# T-725 Natural Language Processing: Lab 5
In today's lab, we will be working with neural networks, using GRUs and Transformers for text generation.

To begin with, do the following:
* Select `"File" > "Save a copy in Drive"` to create a local copy of this notebook that you can edit.
* **Select `"Runtime" > "Change runtime type"`, and make sure that you have "Hardware accelerator" set to "GPU"**
* Select `"Runtime" > "Run all"` to run the code in this notebook.

In [1]:
import os
import warnings

# Suppress some warnings from TensorFlow about deprecated functions
os.environ['TF_CPP_MIN_LOG_LEVEL'] = '3'

## Generating text with neural networks
Let's create a neural language model and use it to generate some text.
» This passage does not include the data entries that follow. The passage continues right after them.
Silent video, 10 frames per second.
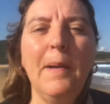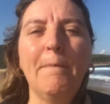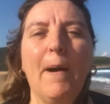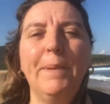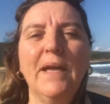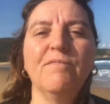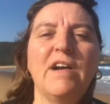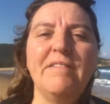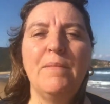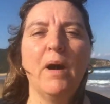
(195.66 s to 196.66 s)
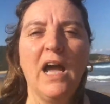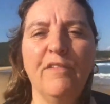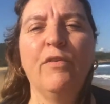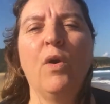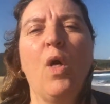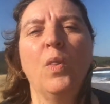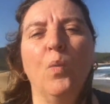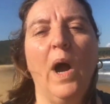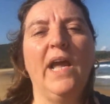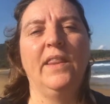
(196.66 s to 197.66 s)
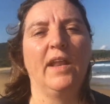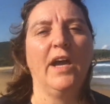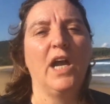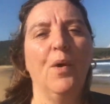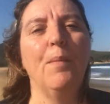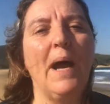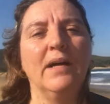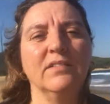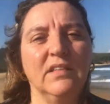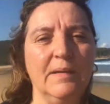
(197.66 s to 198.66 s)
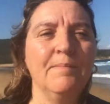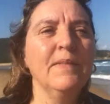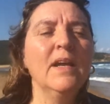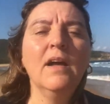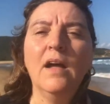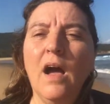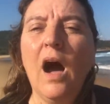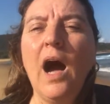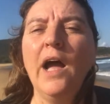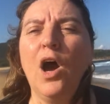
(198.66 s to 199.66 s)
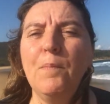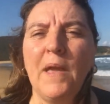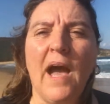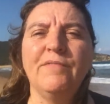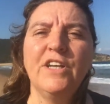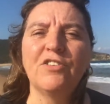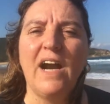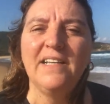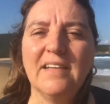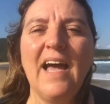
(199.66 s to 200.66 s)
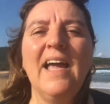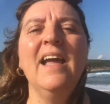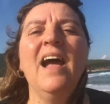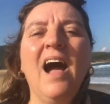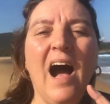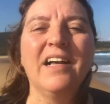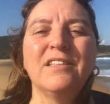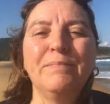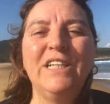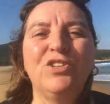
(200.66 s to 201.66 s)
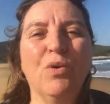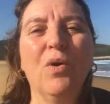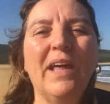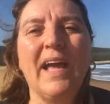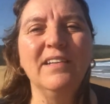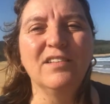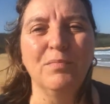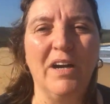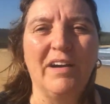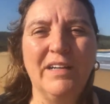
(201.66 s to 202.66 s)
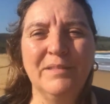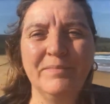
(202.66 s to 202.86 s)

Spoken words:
by being very mindful on the way that I go about it. I hope you're having a great day. I'll speak to you all again tomorrow.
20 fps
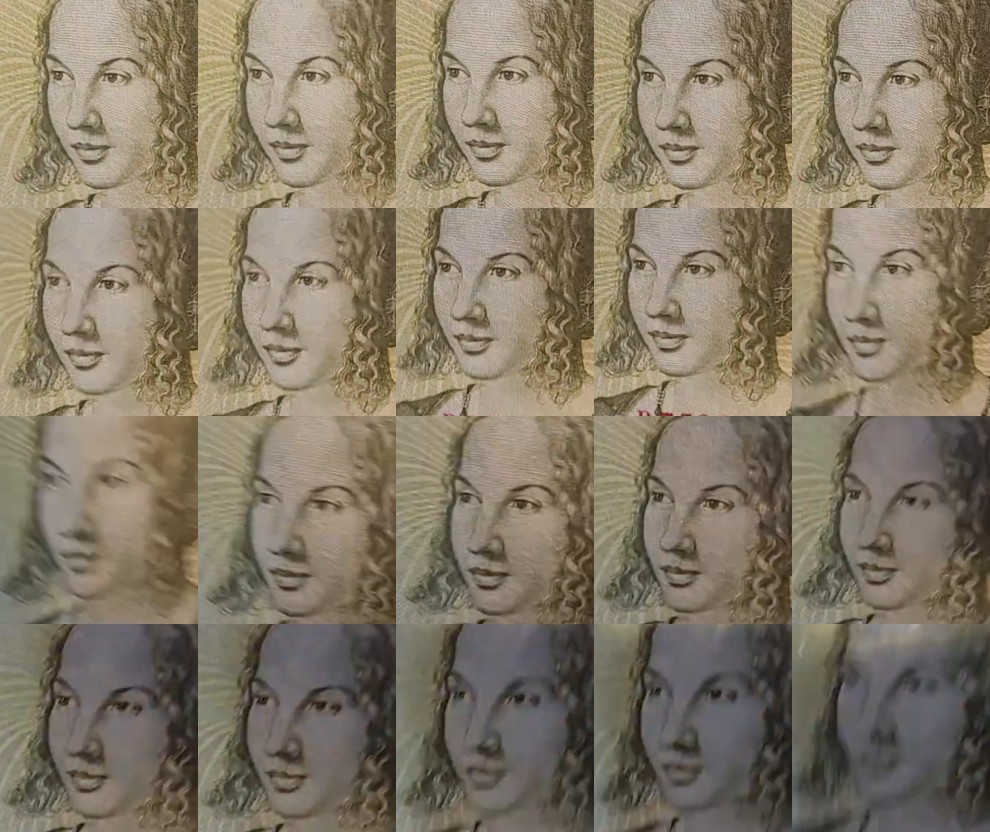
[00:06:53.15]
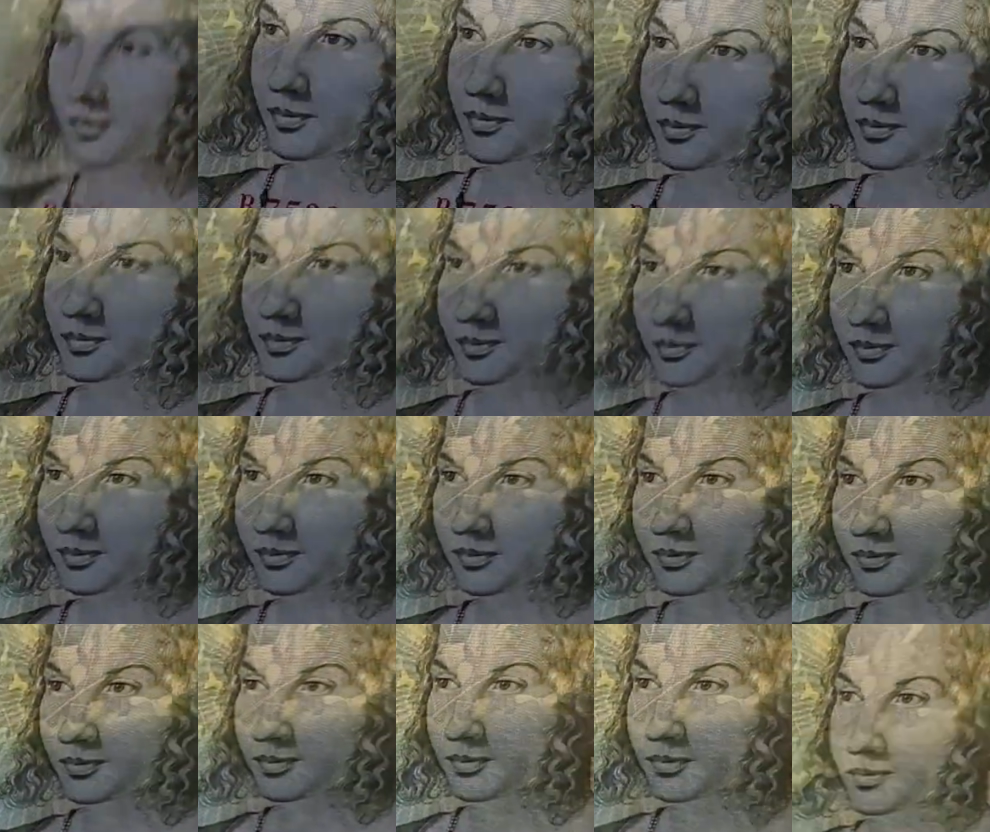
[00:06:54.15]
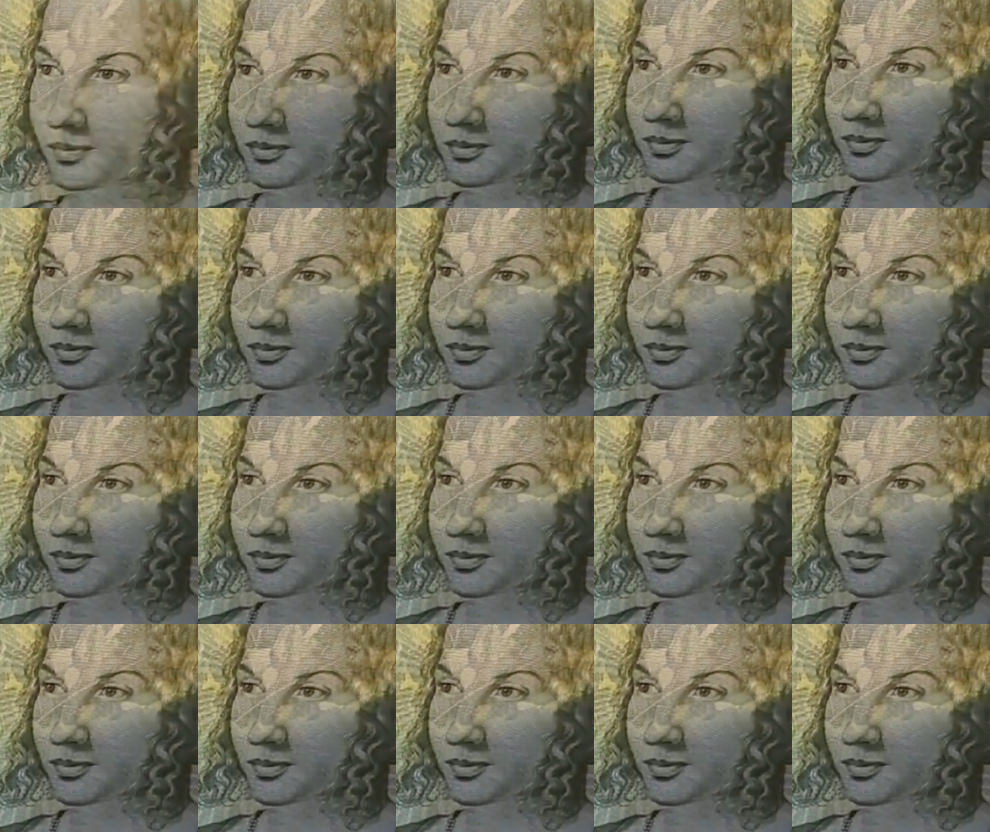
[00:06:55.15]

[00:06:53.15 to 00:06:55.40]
Anyway, the watermark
This time, we will use character embeddings rather than word embeddings. They are created in exactly the same way, and are often used together in neural network-based models. One benefit of using character embeddings is that we can generate words that our model has never seen before.

The model takes as input a sequence of characters and predicts which character is most likely to follow. We will generate text by repeatedly predicting and appending the next character to a string. First, however, we need some text to train it on.


In [2]:
# Based on the following tutorial:
# https://www.tensorflow.org/tutorials/text/text_generation

import tensorflow as tf
import numpy as np
import os
import time

# Let's download some text by Shakespeare to train our model
url = 'https://storage.googleapis.com/download.tensorflow.org/data/shakespeare.txt'
path_to_file = tf.keras.utils.get_file('shakespeare.txt', url)

with open(path_to_file, encoding='utf-8') as f:
  shakespeare = f.read()

print("First 250 characters:")
print(shakespeare[:250])

print ("Length of text: {:,} characters".format(len(shakespeare)))

Downloading data from https://storage.googleapis.com/download.tensorflow.org/data/shakespeare.txt
First 250 characters:
First Citizen:
Before we proceed any further, hear me speak.

All:
Speak, speak.

First Citizen:
You are all resolved rather to die than to famish?

All:
Resolved. resolved.

First Citizen:
First, you know Caius Marcius is chief enemy to the people.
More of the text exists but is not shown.